[Opening Information given section]

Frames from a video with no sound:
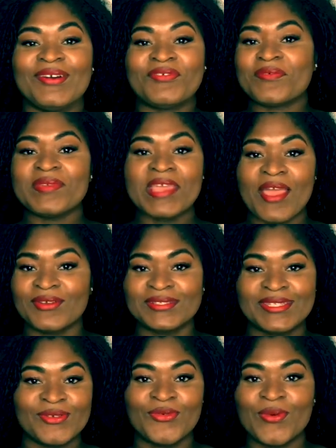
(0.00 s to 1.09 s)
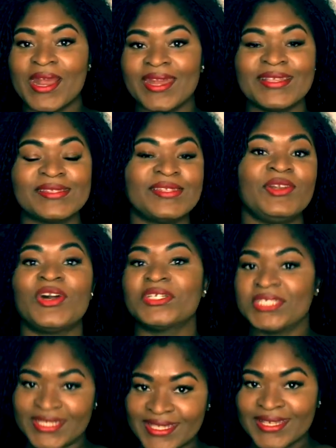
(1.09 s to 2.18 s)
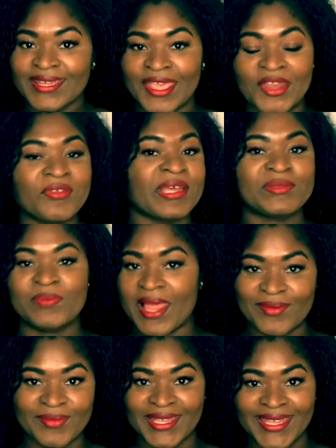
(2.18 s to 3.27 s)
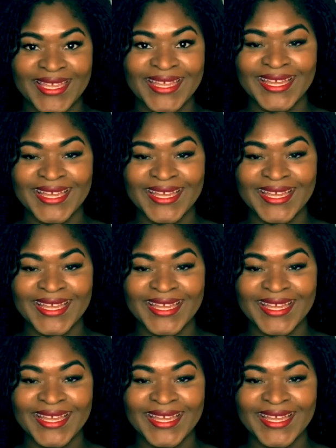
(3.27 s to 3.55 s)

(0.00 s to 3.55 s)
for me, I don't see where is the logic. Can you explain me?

[Closing Information given section]

### Exercise
With the pictures excluded, transcribe word for word only the lines from the one containing "(0.00 s to 1.09 s)" through the last line of the records.

### Task response
(0.00 s to 1.09 s)
(1.09 s to 2.18 s)
(2.18 s to 3.27 s)
(3.27 s to 3.55 s)

(0.00 s to 3.55 s)
for me, I don't see where is the logic. Can you explain me?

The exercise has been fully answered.